Deniz Arcak'ın Kur'an-ı Kerim sırrı
Deniz Arcak'ın Kur'an-ı Kerim sırrı
GİRİŞ 26.09.2005 16:50 GÜNCELLEME 26.09.2005 16:50

'Sorularla boğuştuğum, hatta bunalıma girdiğim bir dönemde, çocukluk arkadaşım Kur'an-ı Kerim okumamı tavsiye etti. Ben de kendisine 'zaten Kur'an'ı okuduğumu ve benim yaşadığım sorunlara Kur'an'ın bir cevap veremeyeceğini' söylemiştim. O da bana, 'Sen bugüne kadar aklınla okumuşsun, bir de kalbinle oku' dedi. Arkadaşımın tavsiyesi üzerine Kur'an-ı Kerim okuduğumda çok farklı bir kitapla karşılaşmıştım. Tüm sorulara cevap buldum.'

'Huzurun bir bulunup bir bulunmayan bir şey olduğunu gördüm. Ve huzurun huzursuzlukla bulunduğunu kendimce keşfettim' diyen pop müzik sanatçısı Deniz Arcak, çıktığı huzur yolculuğunu Vakit'e anlattı.


Çıkardığı 4 pop müzik kasetiyle bu sektörde oldukça önemli bir yere sahip olan ve gençler tarafından sevilen Deniz Arcak'ın anlattıkları, çocuklarımıza dinî eğitim vermenin önemini bir kez daha gözler önüne seriyor. 'Anlattıkları yüzünden belirli kesimler tarafından 'şucu', 'bucu' nitelendirmesine muhatap olmak istemediğini' söyleyen Deniz Arcak, dini önceleyen ve önemseyen sanatçılar arasındaki yerini çoktan almış durumda. Gençliğin yaşadığı sendromların da yer aldığı sohbetimizde ortaya çıkan soru ve cevaplar şu şekilde:


- Deniz Arcak son yıllarda hayatı Mevlana'nın Mesnevi hikayeleri ve tasavvufun penceresinden görmeye çalışıyor. Sizi tasavvufa yönlendiren nedir?


- Kafamda huzurumu kaçıran yüzlerce soru vardı, bu sorulara cevap arıyor ve kendimi bir çıkmaz içinde hissediyordum. Özellikle Turan Dursun'un 'Din Bu', 'Tabu Can Çekişiyor' gibi kitaplarını okumuştum. Bu dönemde dinden oldukça soğudum diyebilirim. Turan Dursun'u okuduktan sonra aklım iyice karıştı. Din içimde örselendi.


- Bu arada kafanızdaki soru işaretleri devam ediyordu herhalde?
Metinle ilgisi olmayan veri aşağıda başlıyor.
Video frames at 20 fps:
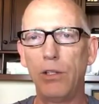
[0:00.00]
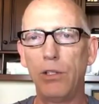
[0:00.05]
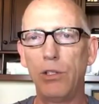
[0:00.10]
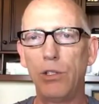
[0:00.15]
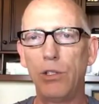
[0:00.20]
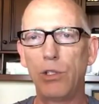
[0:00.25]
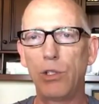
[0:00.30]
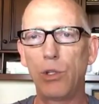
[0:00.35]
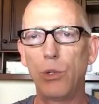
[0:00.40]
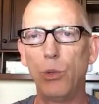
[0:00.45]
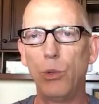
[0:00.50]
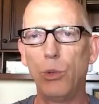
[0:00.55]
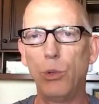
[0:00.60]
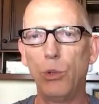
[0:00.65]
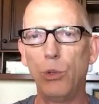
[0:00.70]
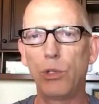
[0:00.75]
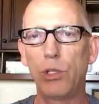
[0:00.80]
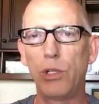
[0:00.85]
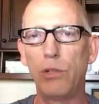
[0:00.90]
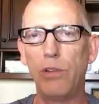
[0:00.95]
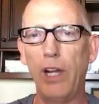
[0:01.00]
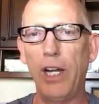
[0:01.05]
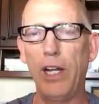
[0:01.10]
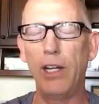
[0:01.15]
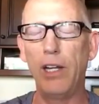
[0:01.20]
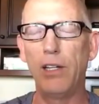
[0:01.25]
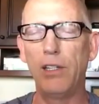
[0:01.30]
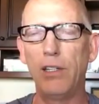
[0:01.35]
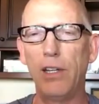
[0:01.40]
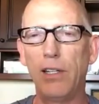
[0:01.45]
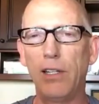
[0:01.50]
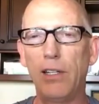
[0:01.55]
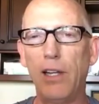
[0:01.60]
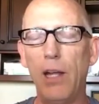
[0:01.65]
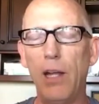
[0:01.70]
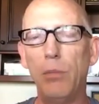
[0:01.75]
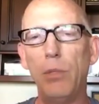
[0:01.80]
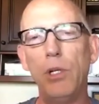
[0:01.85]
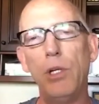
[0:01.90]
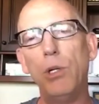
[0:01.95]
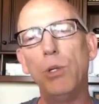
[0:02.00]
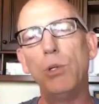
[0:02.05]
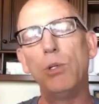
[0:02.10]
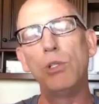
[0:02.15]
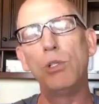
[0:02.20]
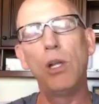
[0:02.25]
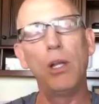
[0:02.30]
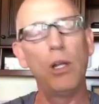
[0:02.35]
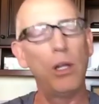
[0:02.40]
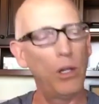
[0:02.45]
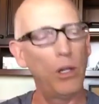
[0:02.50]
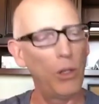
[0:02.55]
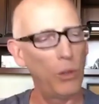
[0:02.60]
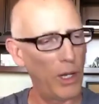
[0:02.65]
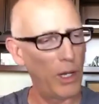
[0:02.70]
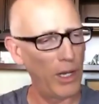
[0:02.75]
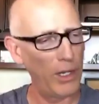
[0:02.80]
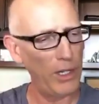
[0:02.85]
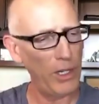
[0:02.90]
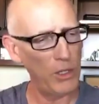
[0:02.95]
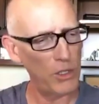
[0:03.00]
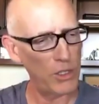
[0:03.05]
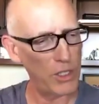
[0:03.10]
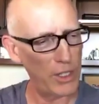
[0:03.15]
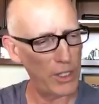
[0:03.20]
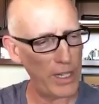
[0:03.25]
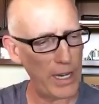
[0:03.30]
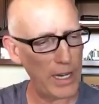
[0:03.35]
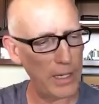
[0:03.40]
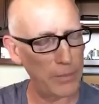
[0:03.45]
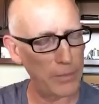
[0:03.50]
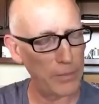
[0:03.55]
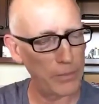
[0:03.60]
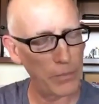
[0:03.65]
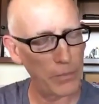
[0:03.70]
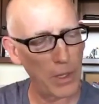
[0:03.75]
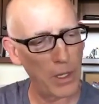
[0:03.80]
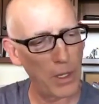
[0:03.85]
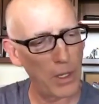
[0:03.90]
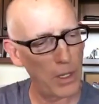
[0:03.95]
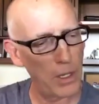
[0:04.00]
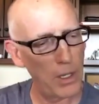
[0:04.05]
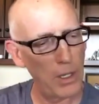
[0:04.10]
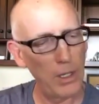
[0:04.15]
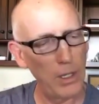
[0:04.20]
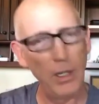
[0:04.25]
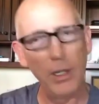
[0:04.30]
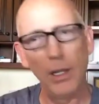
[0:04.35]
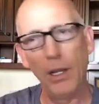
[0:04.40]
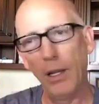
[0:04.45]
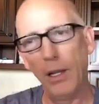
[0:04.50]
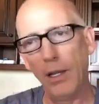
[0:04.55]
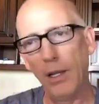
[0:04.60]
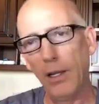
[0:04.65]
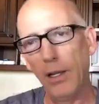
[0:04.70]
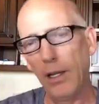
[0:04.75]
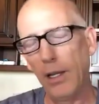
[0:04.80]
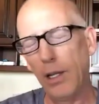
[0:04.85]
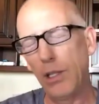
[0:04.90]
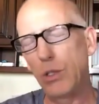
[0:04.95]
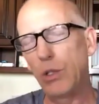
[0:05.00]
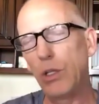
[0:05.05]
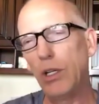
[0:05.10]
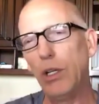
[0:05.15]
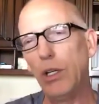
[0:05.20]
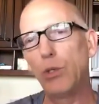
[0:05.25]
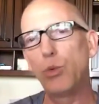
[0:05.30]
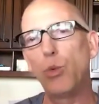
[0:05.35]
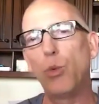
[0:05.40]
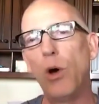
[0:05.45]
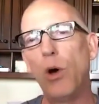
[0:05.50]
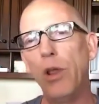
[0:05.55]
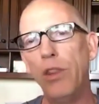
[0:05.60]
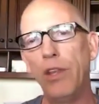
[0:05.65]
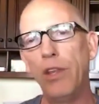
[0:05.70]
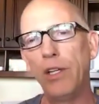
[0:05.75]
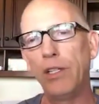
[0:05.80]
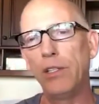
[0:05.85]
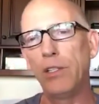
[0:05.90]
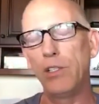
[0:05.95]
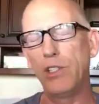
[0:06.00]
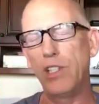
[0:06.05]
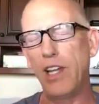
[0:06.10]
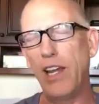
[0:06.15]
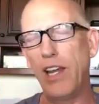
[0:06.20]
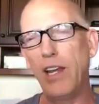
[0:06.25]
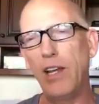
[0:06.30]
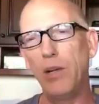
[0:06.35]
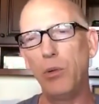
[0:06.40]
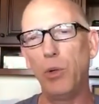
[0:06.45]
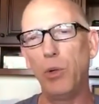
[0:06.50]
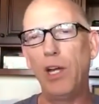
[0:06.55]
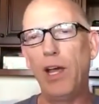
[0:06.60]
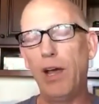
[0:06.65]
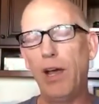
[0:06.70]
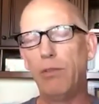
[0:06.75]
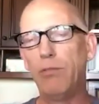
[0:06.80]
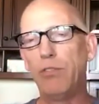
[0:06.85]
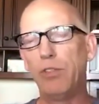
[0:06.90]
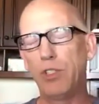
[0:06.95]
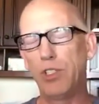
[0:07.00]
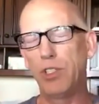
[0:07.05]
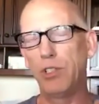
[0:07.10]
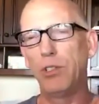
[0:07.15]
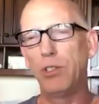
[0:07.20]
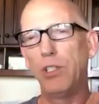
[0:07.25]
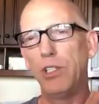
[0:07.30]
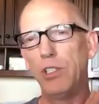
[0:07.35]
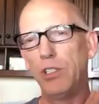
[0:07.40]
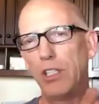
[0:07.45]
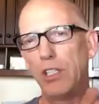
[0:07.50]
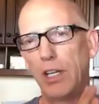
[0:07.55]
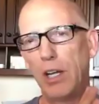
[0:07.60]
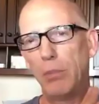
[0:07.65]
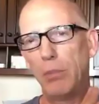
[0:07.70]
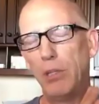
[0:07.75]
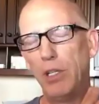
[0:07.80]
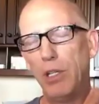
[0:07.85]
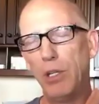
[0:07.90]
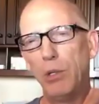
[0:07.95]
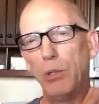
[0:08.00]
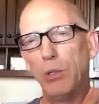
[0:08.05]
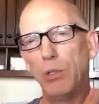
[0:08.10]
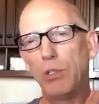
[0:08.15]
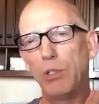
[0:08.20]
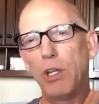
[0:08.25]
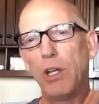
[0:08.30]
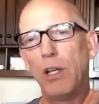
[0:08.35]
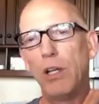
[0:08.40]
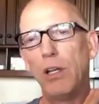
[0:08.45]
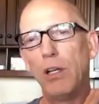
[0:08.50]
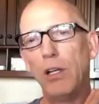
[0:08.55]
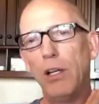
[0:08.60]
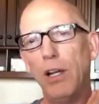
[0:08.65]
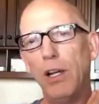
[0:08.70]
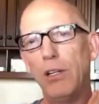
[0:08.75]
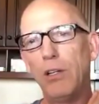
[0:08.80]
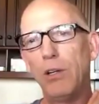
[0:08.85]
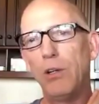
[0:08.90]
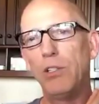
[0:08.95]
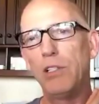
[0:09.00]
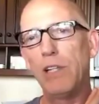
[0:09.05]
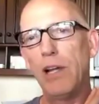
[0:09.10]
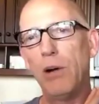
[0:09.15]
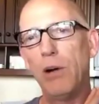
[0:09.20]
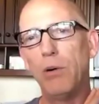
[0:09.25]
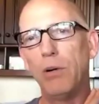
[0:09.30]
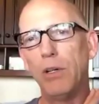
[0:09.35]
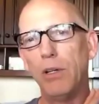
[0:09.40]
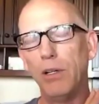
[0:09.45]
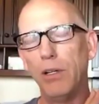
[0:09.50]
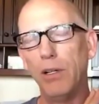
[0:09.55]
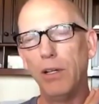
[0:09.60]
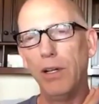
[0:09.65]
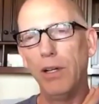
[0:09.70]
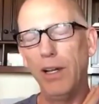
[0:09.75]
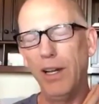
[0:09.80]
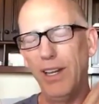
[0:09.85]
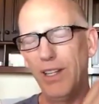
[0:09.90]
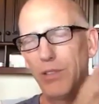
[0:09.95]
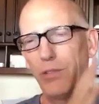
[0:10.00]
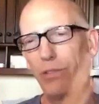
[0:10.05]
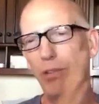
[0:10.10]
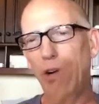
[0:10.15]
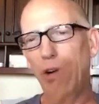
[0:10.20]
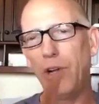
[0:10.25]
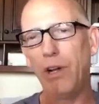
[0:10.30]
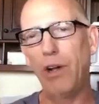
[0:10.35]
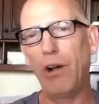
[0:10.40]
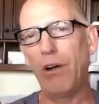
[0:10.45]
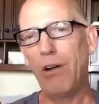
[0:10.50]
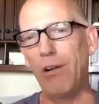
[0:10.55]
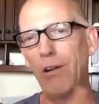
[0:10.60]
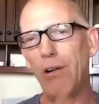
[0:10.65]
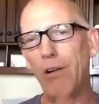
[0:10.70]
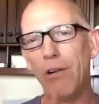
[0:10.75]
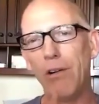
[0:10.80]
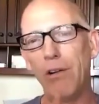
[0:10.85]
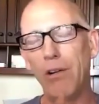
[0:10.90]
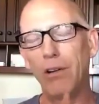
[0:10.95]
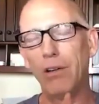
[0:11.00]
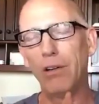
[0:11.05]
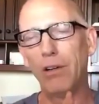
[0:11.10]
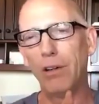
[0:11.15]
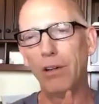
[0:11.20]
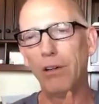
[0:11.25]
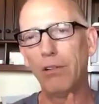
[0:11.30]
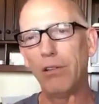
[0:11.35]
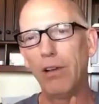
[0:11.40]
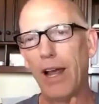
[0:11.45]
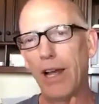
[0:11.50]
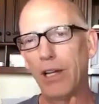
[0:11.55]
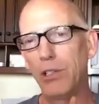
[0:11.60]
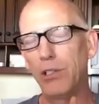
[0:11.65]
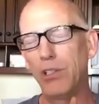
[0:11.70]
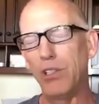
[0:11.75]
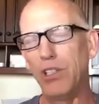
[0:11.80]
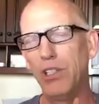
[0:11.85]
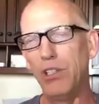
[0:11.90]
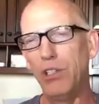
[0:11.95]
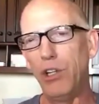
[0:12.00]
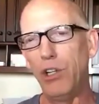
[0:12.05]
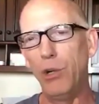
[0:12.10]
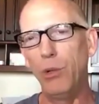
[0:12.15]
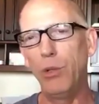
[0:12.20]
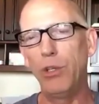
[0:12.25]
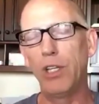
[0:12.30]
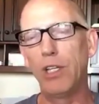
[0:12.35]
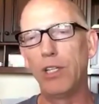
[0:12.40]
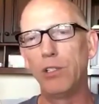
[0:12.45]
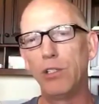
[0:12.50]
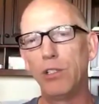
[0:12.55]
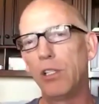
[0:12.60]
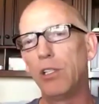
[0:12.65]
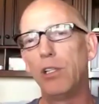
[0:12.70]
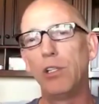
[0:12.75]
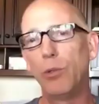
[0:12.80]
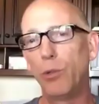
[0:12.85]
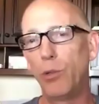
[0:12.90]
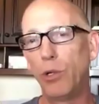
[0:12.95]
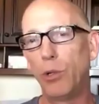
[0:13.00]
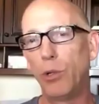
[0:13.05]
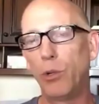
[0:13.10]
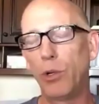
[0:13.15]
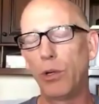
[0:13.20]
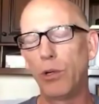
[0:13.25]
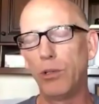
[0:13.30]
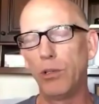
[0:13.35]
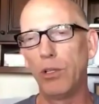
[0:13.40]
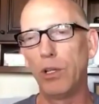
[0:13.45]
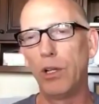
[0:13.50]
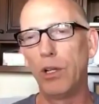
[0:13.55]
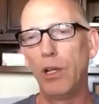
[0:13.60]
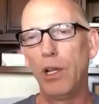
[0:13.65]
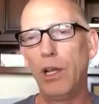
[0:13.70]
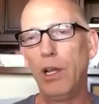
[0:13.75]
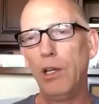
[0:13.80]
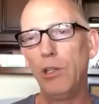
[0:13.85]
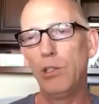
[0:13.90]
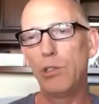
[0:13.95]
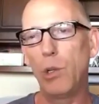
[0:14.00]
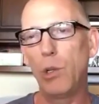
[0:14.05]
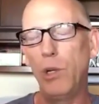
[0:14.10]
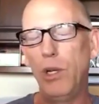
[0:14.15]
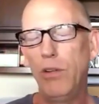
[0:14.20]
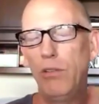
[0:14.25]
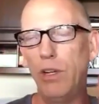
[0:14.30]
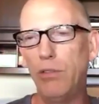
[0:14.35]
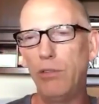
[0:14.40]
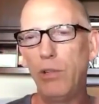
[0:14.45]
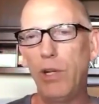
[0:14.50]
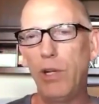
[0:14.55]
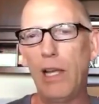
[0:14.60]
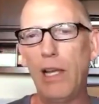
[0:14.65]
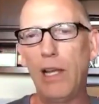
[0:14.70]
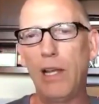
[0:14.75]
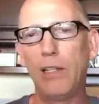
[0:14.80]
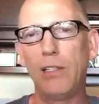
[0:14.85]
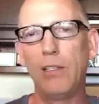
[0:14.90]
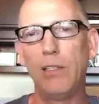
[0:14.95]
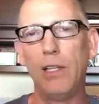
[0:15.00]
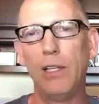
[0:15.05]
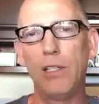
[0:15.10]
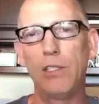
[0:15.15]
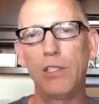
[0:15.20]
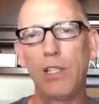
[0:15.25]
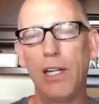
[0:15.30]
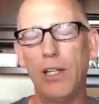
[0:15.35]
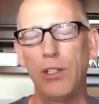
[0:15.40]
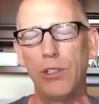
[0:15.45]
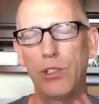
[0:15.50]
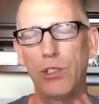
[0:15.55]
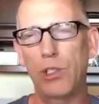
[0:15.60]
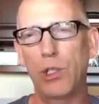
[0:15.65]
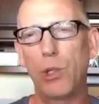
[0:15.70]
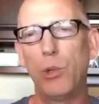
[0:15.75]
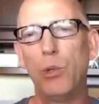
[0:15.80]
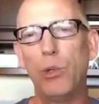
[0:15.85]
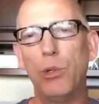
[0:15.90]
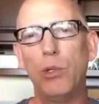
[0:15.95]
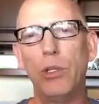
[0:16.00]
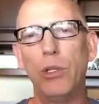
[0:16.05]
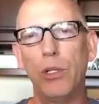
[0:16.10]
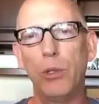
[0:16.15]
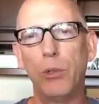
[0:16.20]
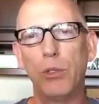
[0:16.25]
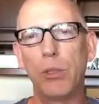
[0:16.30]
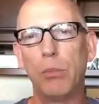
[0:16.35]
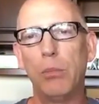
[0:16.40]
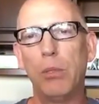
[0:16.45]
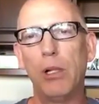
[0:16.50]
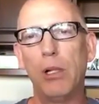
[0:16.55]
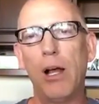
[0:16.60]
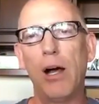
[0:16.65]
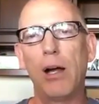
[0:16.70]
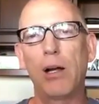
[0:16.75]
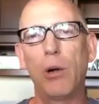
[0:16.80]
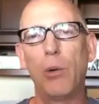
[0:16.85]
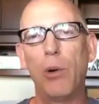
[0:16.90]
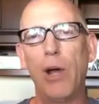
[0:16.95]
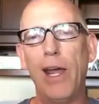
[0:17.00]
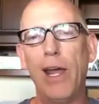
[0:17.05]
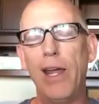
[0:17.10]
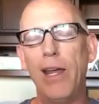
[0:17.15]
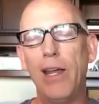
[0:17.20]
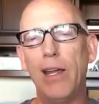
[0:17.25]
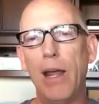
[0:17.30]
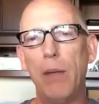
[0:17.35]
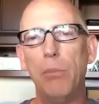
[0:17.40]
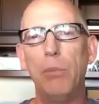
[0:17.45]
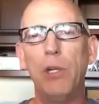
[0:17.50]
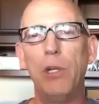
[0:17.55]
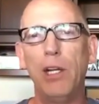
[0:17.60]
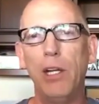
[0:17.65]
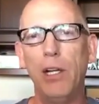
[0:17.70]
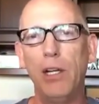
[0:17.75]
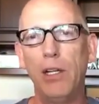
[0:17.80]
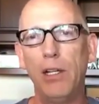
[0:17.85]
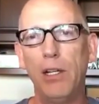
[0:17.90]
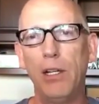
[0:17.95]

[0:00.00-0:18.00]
Schools are vacant and can be used. Well, here's the thing. It's one thing to say we have facilities that can be used. It turns out it's very hard to actually do things in the real world. So even if you had, let's say, a school that was a block away and empty,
- Aslında soru işaretleri hiç bitmemişti. Yine sorularla boğuştuğum, hatta bunalıma girdiğim bir dönemde, çok sevdiğim bir çocukluk arkadaşım Kur'an-ı Kerim okumamı tavsiye etti. Ben de kendisine 'zaten Kur'an'ı okuduğumu ve benim yaşadığım sorunlara Kur'an'ın bir cevap veremeyeceğini' söylemiştim. O da bana, 'Sen bugüne kadar aklınla okumuşsun, bir de kalbinle oku' dedi. Bunun üzerine 'Tamam' diyerek geçiştirdim açıkçası.


- Daha sonra ne oldu?


- Arkadaşımın 'kalbinle oku' sözü aklımda yer ettiği için Kur'an-ı Kerim'i bir defa daha okumaya karar verdim.


- Eskiden Kur'an-ı Kerim'i önyargılarınızla mı okuyordunuz?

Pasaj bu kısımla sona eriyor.